# Broken Black Tan Litter (Onyx's mousey!)



## Kallan (Aug 16, 2009)

The golf-ball size black tan I took on from Onyx has exploded, and we have 11 minimeece!

Today is day 4:


----------



## JustMouse (Jul 23, 2010)

Awwww.... they're going to be sooo cute!


----------



## zany_toon (Apr 3, 2010)

Awww!!! And all 11 look super duper cute :love1


----------



## The Boggit keeper (Mar 5, 2010)

Oooo,Lovely Peepers, Congrats!


----------



## Onyx (May 2, 2010)

YaY! So glad for you and glad she had a good sized litter. Is she being a good mummy? She always was for me 

You'll have a fair few Dove and Broken Dove tans by the looks of it! Pretty pretty xxx


----------



## Kallan (Aug 16, 2009)

Onyx, what was dad?


----------



## miss.understood (Apr 20, 2010)

awesome!!
Ooh Kallan, it should be...not this weekend, not the next one, but the sunday after that when we should be able to get to Jedburgh if you're ok for a meet then? it should be... 3rd October. Any good?

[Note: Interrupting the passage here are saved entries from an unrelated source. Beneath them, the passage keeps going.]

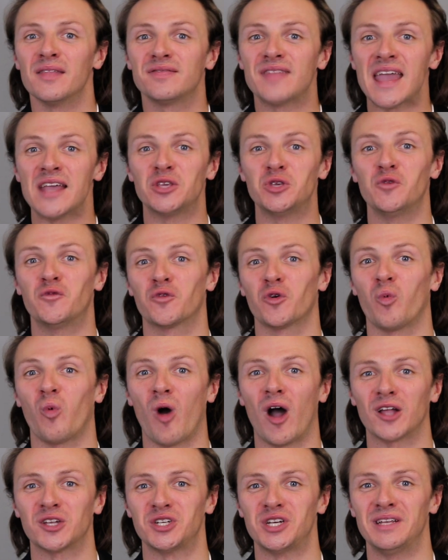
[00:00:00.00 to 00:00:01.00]
Thank you for
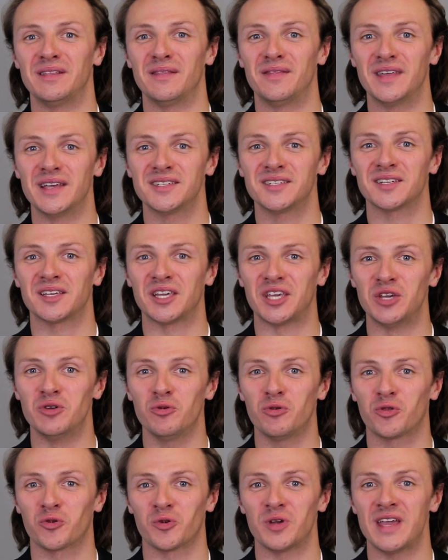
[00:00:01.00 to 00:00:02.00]
watching this
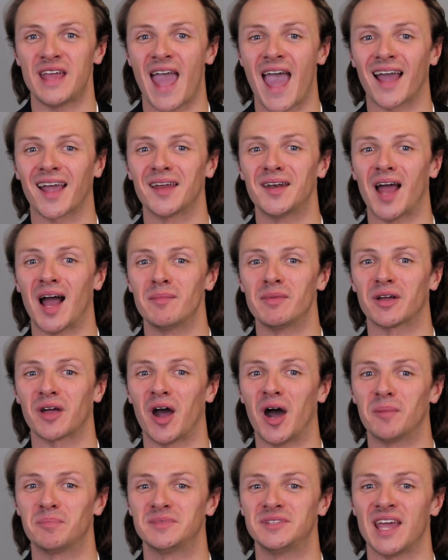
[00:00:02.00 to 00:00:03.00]
Q3 economic
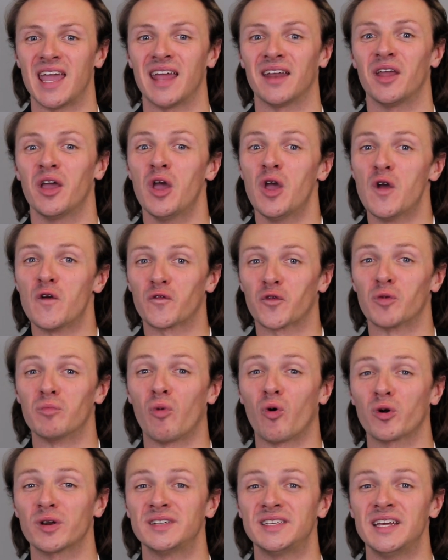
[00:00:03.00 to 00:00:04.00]
update. For
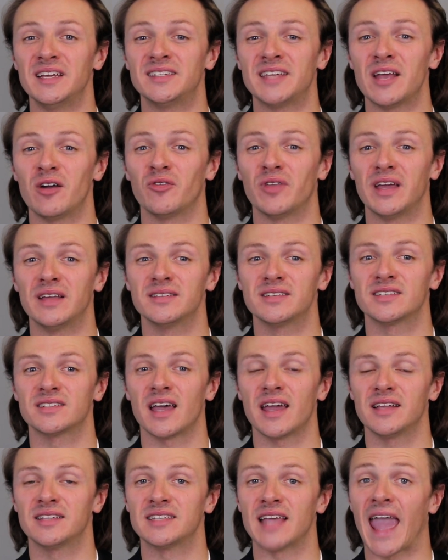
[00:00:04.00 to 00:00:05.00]
more detailed
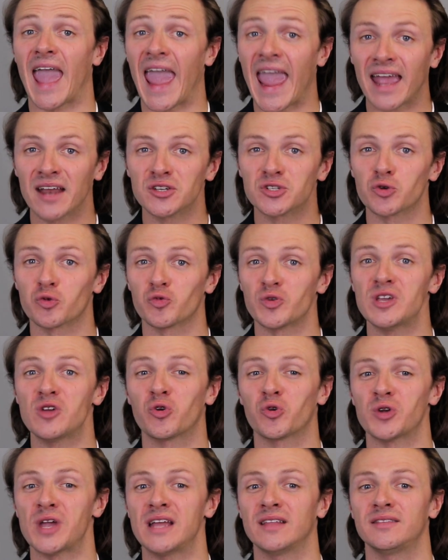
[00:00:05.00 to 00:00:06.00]
insights and to
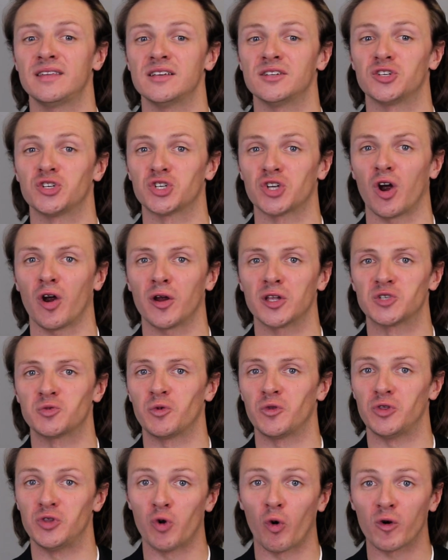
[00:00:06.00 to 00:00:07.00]
recreate these charts
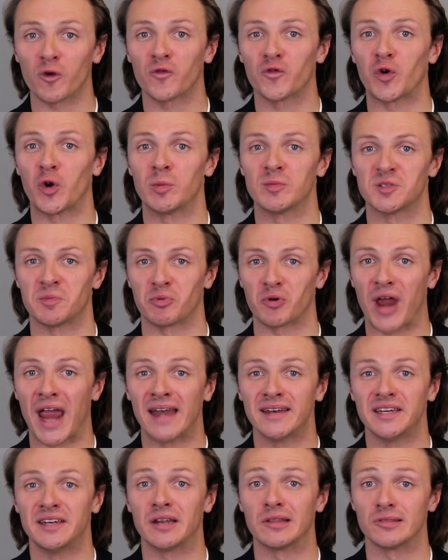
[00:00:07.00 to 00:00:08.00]
with your firm's
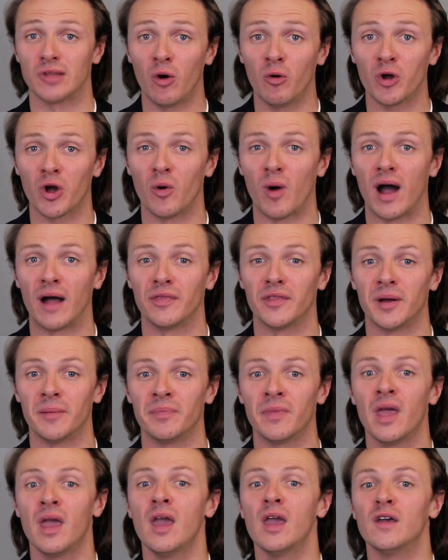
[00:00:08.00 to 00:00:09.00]
branding and logo on
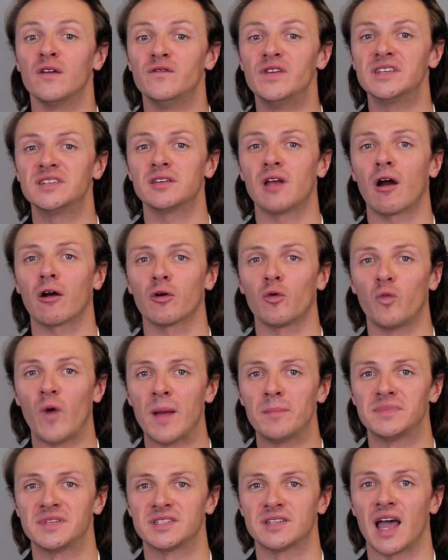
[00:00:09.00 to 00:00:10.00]
them, visit our
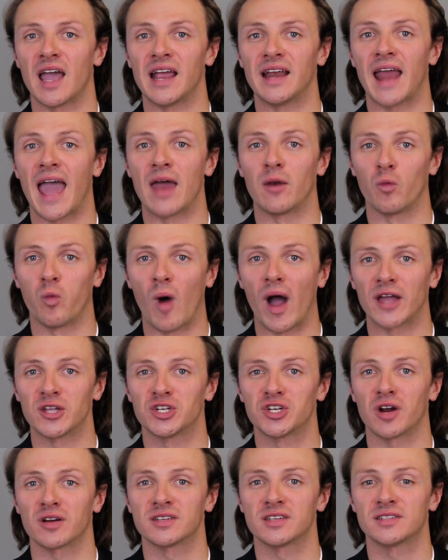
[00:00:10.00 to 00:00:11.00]
website at
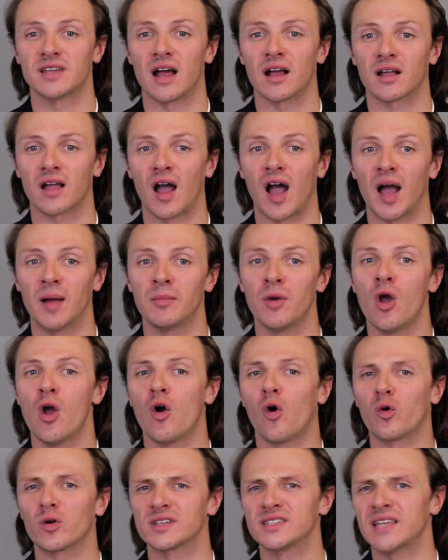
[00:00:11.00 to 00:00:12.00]
ycharts.com
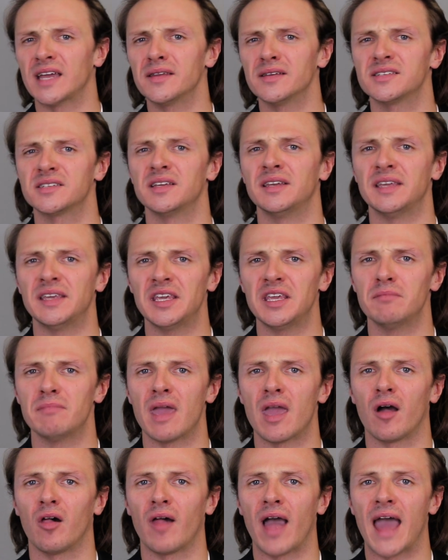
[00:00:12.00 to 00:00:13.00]
or send us an
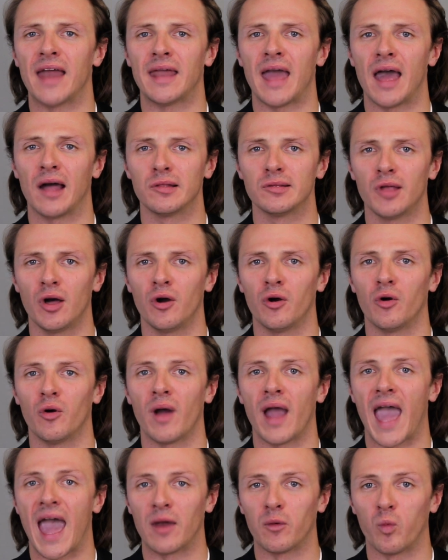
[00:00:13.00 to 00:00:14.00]
email at
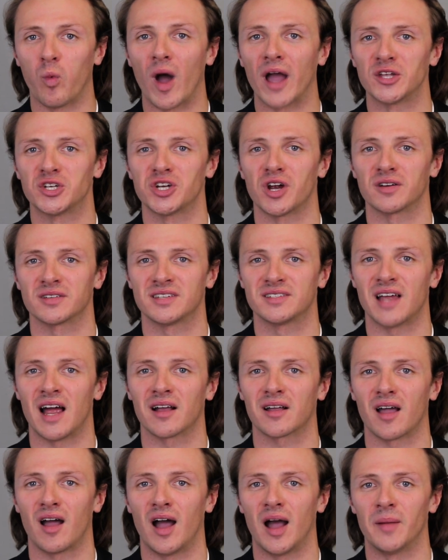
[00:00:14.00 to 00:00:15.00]

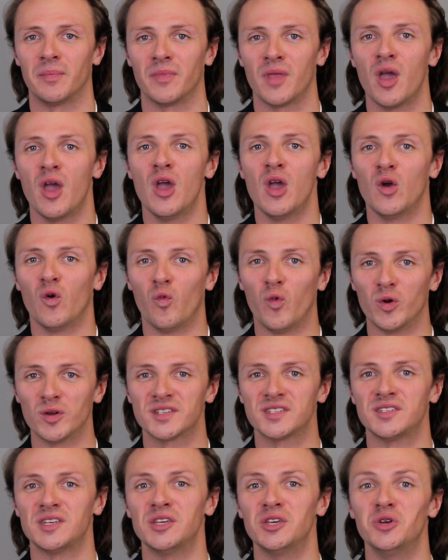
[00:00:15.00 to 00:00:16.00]
hello@ycharts.com.
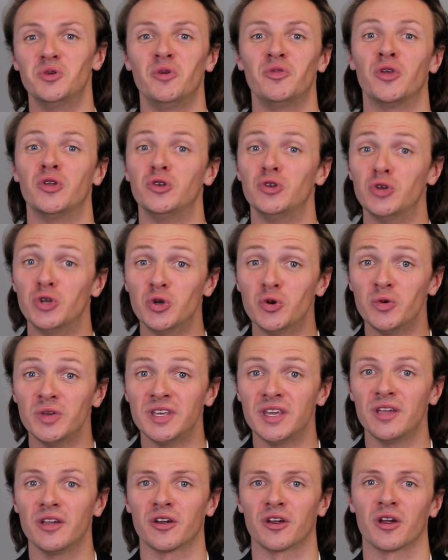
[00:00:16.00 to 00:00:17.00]
We'll see you in the new
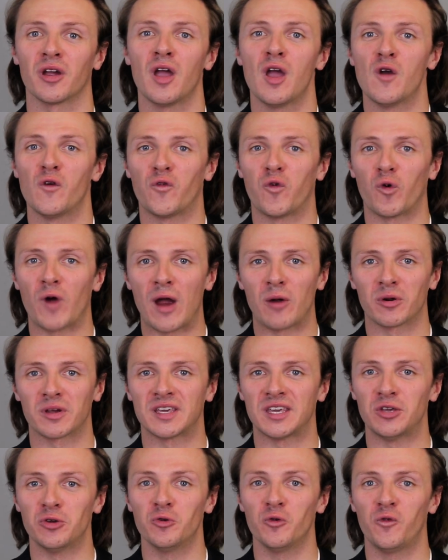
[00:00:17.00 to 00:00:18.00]
year for our
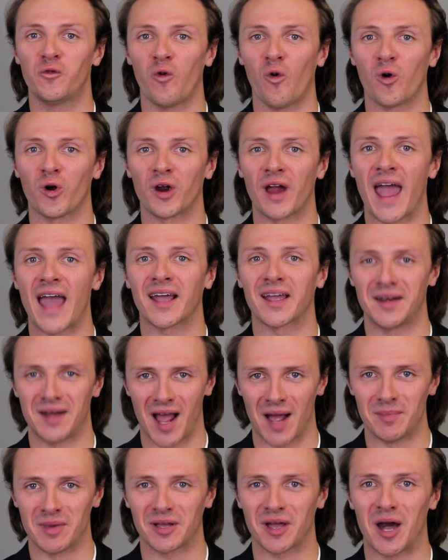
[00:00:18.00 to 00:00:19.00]
Q4
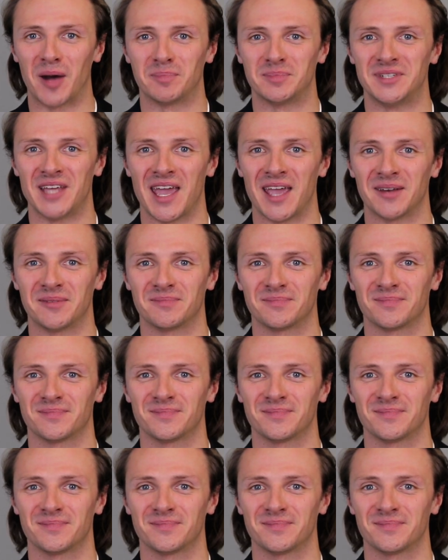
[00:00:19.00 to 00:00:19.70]
economic update.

also, i wanted to check with you, i have 43 babies at the moment, so if you're interested in any do let me know. I have:

Burmese satins
Siamese (females only)
Broken Blacks
Broken Agoutis
and some other random colours (pale gingery ones)
Dove tans also


----------



## Onyx (May 2, 2010)

Kallan, Dad was a black tan. They were a black tan trio and from them I had black tan, broken black tan, dove tan, broken dove tan


----------



## moustress (Sep 25, 2009)

They look good. I really like heterozygous pairing that produce a variety of colors like in this litter. And I've always loved marked tans, so I'm very interested in seeing how these develop. (though there's really nothing I can DO about it, it's not like I'm going to drop by in five or six weeks...)


----------



## Kallan (Aug 16, 2009)

Welll moustress, there's a train heading south in a fortnight or so...


----------



## WoodWitch (Oct 18, 2009)

I don't think your train will be going _quite_ as far as Moustress would need :lol: :lol:


----------



## The Village Mousery (Aug 1, 2010)

haha no 
Its going as far as manchester, unless someone from manchester show is willing to take them down futher south. but mousetress is in america anyway lol


----------